Secondo Limes è solo il primo tassello di una strategia che punta a una secessione per gradi della Repubblica Serba. Lo scorso 10 dicembre il parlamento serbo-bosniaco ha avviato formalmente le procedure (non vincolanti) per la fuoriuscita della Repubblica Srpska dalle forze armate, dall’intelligence, dal fisco e dalla magistratura della Bosnia-Erzegovina. E due mesi dopo il Parlamento serbo-bosniaco ha alzato ancora il livello della sfida con l’approvazione di un disegno di legge per istituire un sistema giudiziario parallelo a quello centrale, oltre a un provvedimento che consentirebbe alla Repubblica Serba di entrare in possesso degli immobili dello Stato bosniaco. La Corte costituzionale e l’Alto rappresentante li hanno invalidati entrambi.
Le due iniziative secessioniste avrebbero dovuto prendere carattere vincolante entro la prima metà di giugno. Ma alla vigilia della scadenza Dodik ha annunciato che sarebbero state posticipate di sei mesi. Per quale motivo? Per Limes la causa del rallentamento del progetto separatista sta nella dipendenza di Banja Luka (la capitale di fatto della repubblica serbo-bosniaca) dalla Russia. L’escalation secessionista dei serbo-bosniaci è stata ritardata dalle difficoltà incontrate dai russi nella guerra in Ucraina. Ma «la sensazione prevalente in Bosnia è che, nel caso in cui russi fossero riusciti a entrare a Kiev e a imporvi un governo fantoccio, la Repubblica Srpska avrebbe verosimilmente dichiarato l’indipendenza», scrive l’analista di Limes.

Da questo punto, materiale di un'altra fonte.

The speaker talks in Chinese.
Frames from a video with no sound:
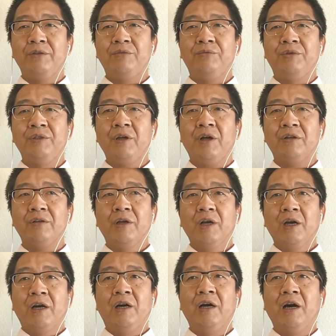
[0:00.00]
寻找
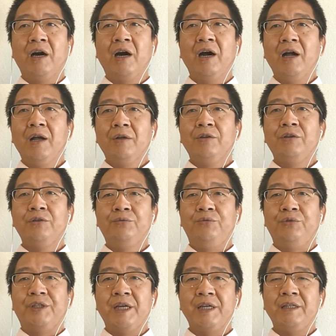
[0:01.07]
和女
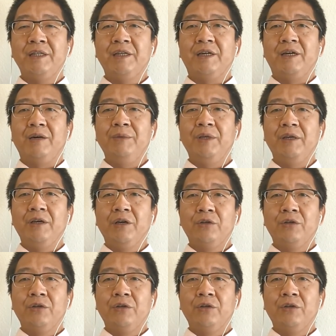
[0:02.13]
真人的革命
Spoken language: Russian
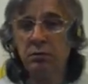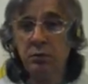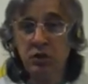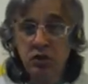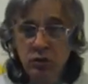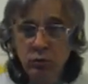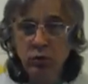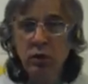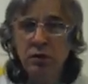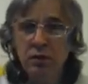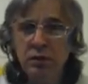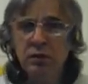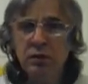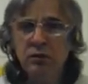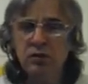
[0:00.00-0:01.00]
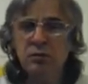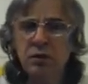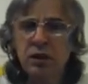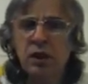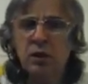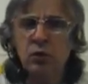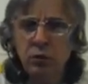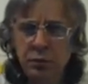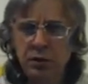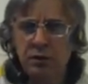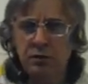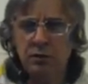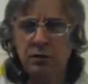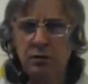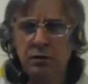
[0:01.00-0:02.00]
Почему да, они я, должны меня
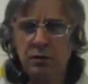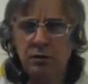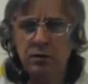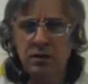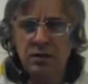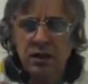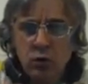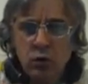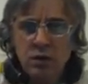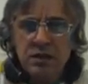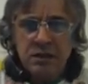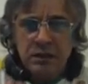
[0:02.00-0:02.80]
любить? Да, С какой абсолютно...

Non appare certo un caso che il passo in avanti verso la secessione compiuto il 10 dicembre dal parlamento serbo-bosniaco sia giunto otto giorni dopo l’incontro al Cremlino tra il presidente russo Putin e Dodik. Un incontro nel corso del quale Mosca ha assicurato – più o meno informalmente – il proprio appoggio alle pulsioni secessioniste dei serbo-bosniaci. Proprio alla Russia ha fatto una chiara allusione lo stesso Dodik a ottobre parlando di non meglio precisati «amici» pronti ad accorrere in aiuto della Repubblica Serba in caso di un intervento occidentale.

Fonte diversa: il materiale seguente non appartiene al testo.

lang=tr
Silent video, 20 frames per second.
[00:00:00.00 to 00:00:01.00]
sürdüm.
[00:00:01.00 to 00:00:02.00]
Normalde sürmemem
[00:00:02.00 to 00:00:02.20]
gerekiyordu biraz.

La secessione per il momento è rimandata – date le difficoltà di Mosca nell’aprire un altro fronte di confronto con l’Occidente – ma tutt’altro che accantonata. Il revanscismo serbo-bosniaco è stato solo messo tra parentesi. E nessuno pensa che la secessione dei serbo-bosniaci sarebbe incruenta.
La disintegrazione della Bosnia-Erzegovina scatenerebbe certamente un conflitto tra serbo-bosniaci e musulmani, col coinvolgimento di Serbia e Croazia nella crisi. Uno scenario dove si aprirebbe un nuovo fronte di scontro tra Stati Uniti, paesi della Nato e Russia. Senza sottovalutare il ruolo che potrebbe giocare la Turchia, che considera centrale la penisola balcanica (in particolare Sarajevo) per la sua strategia geopolitica.

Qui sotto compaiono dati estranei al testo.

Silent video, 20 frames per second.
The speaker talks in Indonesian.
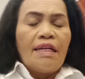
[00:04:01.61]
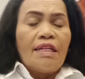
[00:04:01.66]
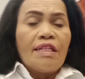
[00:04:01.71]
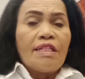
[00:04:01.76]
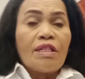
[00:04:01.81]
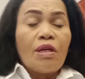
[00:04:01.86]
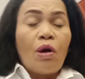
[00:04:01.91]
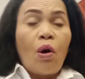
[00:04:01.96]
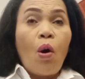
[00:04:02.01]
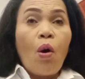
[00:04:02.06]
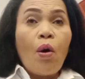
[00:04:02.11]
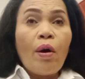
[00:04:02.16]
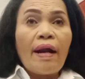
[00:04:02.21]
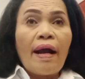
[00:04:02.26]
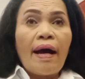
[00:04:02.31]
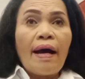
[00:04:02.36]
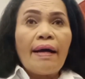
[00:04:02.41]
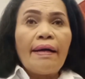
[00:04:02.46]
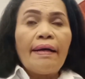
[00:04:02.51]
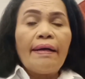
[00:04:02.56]

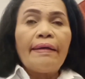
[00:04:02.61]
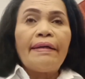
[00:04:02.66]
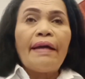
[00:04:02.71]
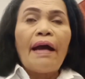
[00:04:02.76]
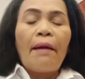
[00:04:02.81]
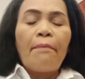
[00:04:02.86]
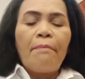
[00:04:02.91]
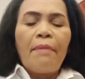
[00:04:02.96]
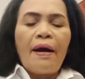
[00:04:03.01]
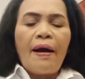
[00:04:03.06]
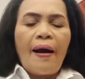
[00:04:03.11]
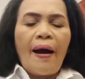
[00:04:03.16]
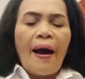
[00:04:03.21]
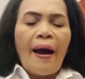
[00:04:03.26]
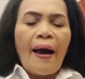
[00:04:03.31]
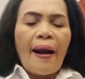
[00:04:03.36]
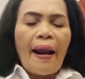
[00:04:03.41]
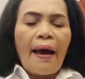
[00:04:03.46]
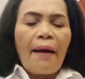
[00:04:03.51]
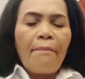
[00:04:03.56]
Seorang yang
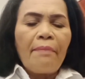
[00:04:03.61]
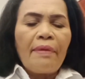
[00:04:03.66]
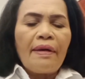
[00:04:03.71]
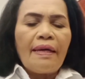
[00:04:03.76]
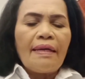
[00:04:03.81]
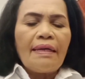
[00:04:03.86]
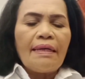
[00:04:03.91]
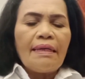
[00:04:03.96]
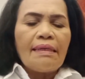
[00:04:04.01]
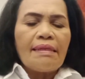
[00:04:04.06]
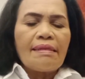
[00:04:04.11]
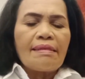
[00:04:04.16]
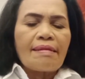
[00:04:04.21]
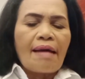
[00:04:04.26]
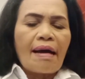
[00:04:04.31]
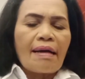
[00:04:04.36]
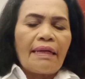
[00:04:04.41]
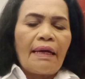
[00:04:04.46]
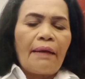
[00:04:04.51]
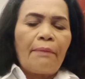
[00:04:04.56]
mengalami
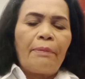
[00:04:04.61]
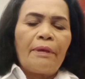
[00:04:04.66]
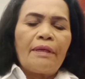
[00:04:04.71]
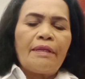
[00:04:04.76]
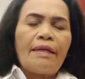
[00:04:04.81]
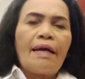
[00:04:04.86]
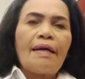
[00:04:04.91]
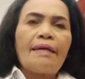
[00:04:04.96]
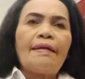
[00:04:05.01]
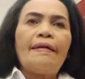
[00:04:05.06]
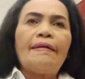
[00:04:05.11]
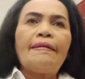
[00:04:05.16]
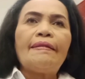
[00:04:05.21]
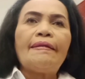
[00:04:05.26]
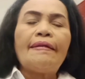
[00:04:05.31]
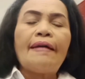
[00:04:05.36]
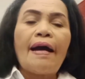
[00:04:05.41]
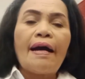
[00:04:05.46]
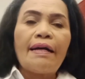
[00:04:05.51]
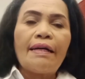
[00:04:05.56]
sakit penyakit
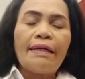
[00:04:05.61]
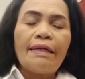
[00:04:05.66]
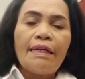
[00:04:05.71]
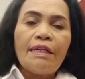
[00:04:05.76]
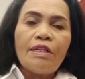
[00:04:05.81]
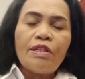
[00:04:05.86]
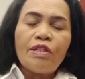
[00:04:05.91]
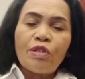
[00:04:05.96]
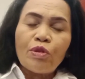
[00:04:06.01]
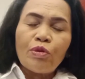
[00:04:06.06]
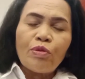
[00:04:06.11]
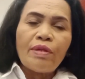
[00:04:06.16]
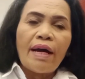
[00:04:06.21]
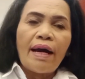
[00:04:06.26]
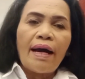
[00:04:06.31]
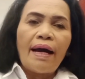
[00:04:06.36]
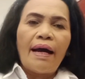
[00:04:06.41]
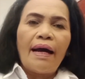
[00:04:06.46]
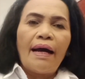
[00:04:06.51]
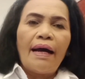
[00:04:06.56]
yang
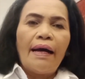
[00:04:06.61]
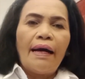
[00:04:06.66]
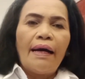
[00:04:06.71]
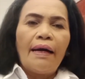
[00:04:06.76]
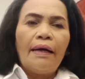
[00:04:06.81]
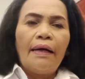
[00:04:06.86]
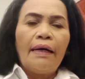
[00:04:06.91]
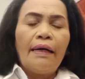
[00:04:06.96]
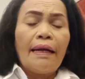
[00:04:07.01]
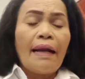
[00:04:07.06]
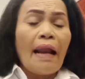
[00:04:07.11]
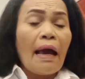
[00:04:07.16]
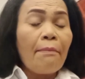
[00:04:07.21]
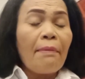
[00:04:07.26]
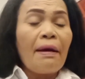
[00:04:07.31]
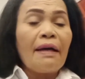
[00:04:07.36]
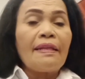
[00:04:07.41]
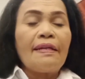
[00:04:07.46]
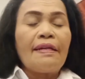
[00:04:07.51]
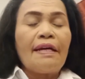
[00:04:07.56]
sudah e,
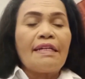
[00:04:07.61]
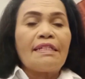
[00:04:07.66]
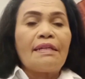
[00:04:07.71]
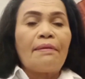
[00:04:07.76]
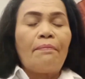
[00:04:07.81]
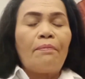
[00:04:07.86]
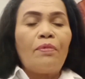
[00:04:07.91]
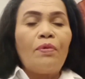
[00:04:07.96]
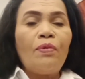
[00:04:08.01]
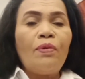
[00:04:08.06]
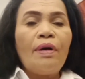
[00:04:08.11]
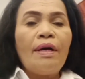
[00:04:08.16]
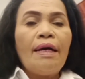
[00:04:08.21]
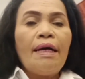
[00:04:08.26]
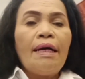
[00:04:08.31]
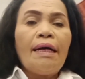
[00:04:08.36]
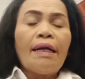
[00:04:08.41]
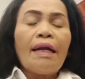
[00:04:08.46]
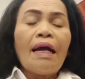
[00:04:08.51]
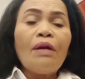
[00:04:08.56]
lama tidak sembuh,
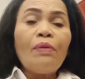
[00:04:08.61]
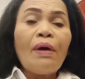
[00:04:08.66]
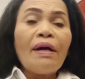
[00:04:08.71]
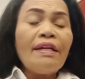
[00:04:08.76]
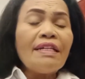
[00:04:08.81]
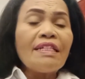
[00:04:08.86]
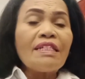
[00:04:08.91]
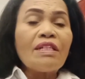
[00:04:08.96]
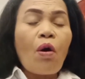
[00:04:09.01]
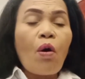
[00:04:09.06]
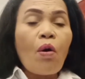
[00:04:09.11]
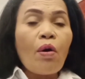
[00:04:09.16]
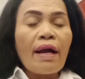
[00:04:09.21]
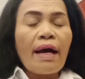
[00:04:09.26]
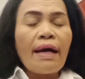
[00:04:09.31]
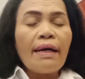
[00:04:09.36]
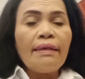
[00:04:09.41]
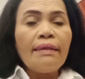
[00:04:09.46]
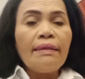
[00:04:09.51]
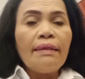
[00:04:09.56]
lalu ada
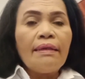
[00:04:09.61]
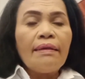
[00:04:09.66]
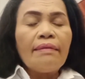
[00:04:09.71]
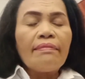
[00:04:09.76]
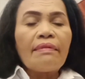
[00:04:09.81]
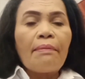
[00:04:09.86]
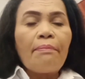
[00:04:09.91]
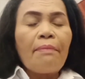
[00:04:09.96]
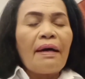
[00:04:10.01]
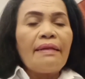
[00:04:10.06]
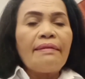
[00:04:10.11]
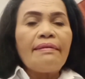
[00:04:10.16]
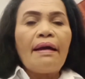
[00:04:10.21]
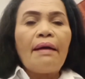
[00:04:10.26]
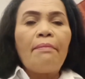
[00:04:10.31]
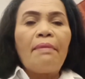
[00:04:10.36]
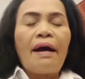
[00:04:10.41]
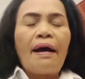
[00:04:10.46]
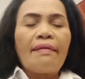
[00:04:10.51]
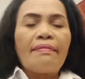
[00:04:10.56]
seorang
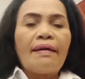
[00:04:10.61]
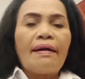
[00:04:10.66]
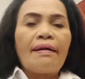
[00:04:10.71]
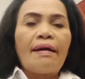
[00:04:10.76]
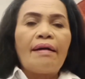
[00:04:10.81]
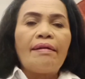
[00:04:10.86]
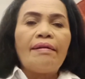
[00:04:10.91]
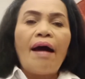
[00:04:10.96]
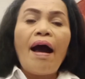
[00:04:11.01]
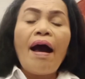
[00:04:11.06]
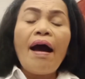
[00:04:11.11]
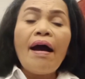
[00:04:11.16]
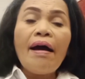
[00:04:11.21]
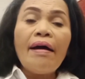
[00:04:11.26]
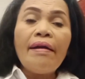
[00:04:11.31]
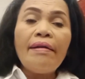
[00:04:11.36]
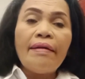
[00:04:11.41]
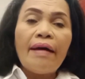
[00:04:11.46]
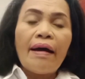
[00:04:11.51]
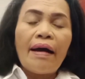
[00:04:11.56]
temannya mengatakan
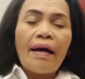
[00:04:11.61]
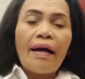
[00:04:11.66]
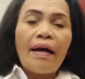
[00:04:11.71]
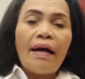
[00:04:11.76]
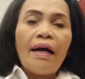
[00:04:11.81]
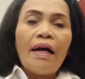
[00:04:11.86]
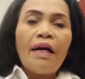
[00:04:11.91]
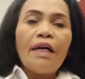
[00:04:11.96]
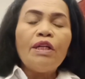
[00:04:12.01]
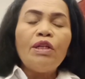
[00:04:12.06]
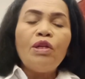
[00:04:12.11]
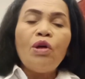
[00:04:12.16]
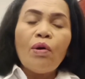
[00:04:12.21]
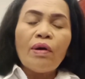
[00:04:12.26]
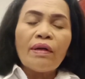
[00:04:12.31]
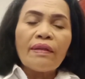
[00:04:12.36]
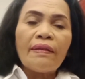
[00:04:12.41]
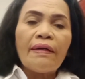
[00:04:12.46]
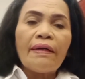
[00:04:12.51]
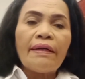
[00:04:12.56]
ada
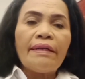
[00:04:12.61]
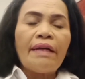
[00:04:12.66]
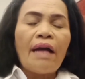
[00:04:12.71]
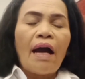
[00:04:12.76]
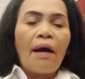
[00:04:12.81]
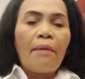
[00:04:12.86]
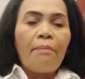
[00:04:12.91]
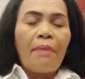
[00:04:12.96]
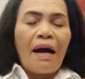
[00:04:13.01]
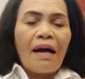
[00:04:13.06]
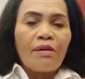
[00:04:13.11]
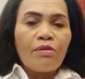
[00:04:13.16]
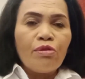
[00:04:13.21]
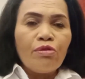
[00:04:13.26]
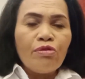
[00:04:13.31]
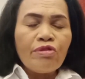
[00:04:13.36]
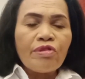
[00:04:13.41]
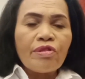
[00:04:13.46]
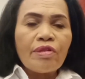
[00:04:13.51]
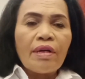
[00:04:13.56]
dokter yang
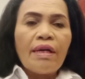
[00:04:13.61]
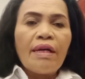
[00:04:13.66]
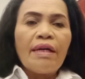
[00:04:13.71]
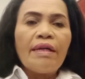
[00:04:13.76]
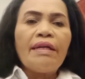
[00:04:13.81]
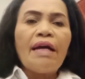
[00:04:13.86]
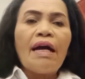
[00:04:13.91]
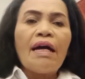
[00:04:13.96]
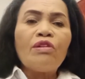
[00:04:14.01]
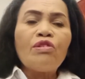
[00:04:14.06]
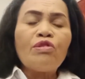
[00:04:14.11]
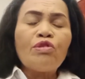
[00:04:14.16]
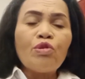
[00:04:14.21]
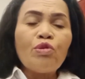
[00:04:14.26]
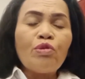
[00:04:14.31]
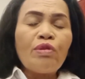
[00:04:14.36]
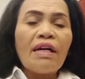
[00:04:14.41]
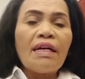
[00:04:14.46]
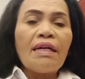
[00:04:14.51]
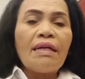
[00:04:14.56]
bagus yang
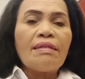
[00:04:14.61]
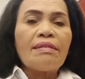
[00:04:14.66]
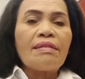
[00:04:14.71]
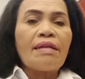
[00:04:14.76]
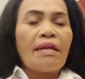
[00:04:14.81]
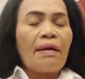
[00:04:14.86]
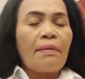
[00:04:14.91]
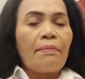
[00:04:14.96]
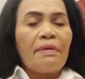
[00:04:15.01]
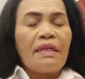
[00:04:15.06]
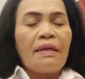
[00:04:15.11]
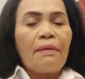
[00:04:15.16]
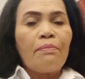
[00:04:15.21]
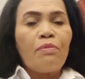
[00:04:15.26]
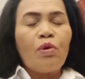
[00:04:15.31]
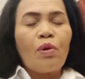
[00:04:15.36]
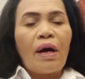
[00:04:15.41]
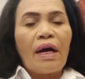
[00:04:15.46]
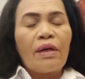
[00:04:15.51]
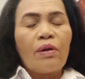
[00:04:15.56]
sudah sering
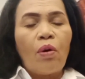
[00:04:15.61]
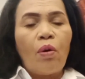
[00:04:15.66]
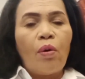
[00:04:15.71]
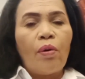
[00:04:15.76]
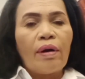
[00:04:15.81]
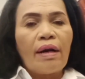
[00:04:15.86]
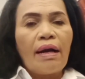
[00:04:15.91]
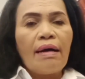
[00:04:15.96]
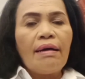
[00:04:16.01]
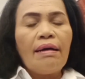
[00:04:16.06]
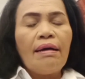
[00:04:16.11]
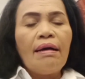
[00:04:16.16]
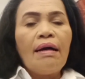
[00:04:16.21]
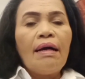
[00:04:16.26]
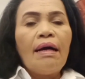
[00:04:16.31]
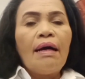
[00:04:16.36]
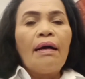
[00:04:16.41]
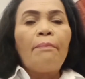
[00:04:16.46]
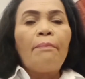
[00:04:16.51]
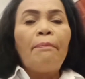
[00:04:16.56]
menyembuhkan orang,
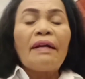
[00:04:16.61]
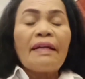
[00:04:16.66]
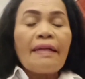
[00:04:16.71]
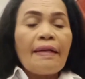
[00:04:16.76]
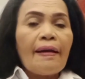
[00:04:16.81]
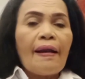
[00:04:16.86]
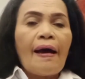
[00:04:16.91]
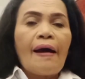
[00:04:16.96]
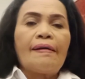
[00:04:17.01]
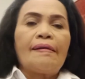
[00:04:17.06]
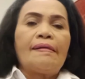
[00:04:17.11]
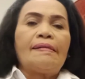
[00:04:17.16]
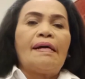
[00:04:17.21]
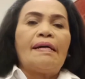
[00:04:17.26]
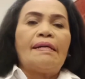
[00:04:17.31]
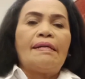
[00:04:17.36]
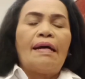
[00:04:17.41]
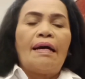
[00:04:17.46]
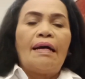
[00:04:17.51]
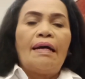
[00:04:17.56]
pergilah ke
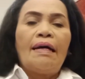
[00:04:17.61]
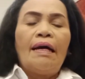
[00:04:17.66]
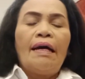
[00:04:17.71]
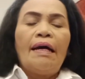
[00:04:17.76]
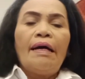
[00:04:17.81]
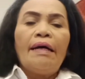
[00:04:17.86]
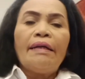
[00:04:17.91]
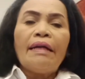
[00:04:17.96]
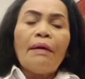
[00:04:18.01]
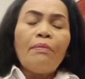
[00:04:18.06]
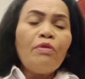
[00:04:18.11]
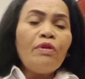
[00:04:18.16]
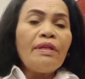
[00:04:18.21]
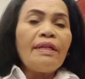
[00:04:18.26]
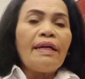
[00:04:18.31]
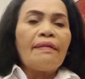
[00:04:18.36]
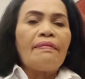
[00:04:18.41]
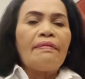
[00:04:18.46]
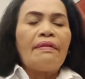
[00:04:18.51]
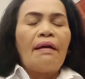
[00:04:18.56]
sana. Namun
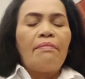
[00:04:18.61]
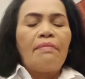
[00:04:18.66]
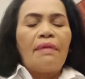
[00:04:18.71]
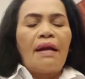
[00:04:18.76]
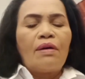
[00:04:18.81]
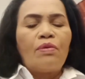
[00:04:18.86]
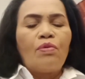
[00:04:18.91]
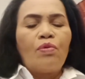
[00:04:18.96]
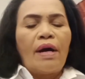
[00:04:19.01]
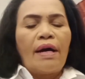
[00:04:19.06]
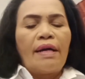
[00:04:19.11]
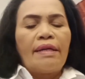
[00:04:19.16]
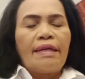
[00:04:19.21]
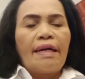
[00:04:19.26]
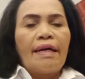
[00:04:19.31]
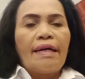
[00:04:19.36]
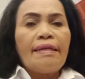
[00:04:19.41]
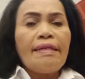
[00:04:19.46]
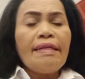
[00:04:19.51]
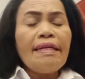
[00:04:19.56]
dia tidak
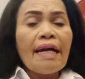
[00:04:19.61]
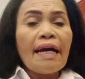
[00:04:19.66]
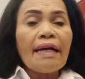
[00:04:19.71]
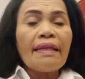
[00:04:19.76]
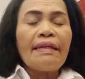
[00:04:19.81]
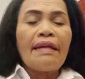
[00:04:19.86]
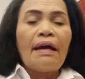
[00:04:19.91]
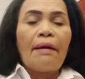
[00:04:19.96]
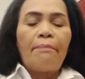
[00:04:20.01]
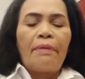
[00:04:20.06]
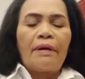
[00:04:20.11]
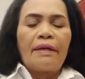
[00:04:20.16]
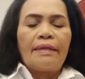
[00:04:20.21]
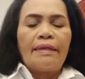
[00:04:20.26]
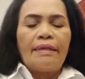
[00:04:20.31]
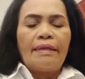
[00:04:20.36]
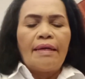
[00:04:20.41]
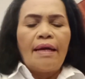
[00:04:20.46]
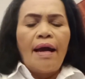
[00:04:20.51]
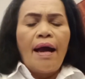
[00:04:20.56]
melakukannya, dia tidak
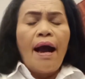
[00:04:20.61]
pergi.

In conclusione, si stanno preparando le condizioni per un conflitto che potrebbe sprofondare nuovamente la regione nel caos degli anni Novanta. Con conseguenze imprevedibili ma sicuramente nefaste. E con l’Italia inevitabilmente coinvolta nella crisi. Anche sul piano delle operazioni militari.
In Kosovo, un’altra zona in ebollizione, il nostro Paese infatti è presente col secondo contingente più numeroso (dopo quello Usa) nella missione Kfor.
Che fare contro la minaccia del caos? Chi crede sa che ci sono le certezze sempre insegnate dalla Chiesa. Prima fra tutte quella che ci dice che se è vero che Satana è il «principe di questo mondo» non è affatto il «signore della storia».
Infine la Madonna continua a indicarci che le armi più potenti sono quelle spirituali, che seguono logiche negate alle potenze mondane. Con la preghiera – in particolare il Santo Rosario – e i sacrifici si possono fermare anche le guerre. Anche le bombe a orologeria che rischiano di incendiare la polveriera dei Balcani.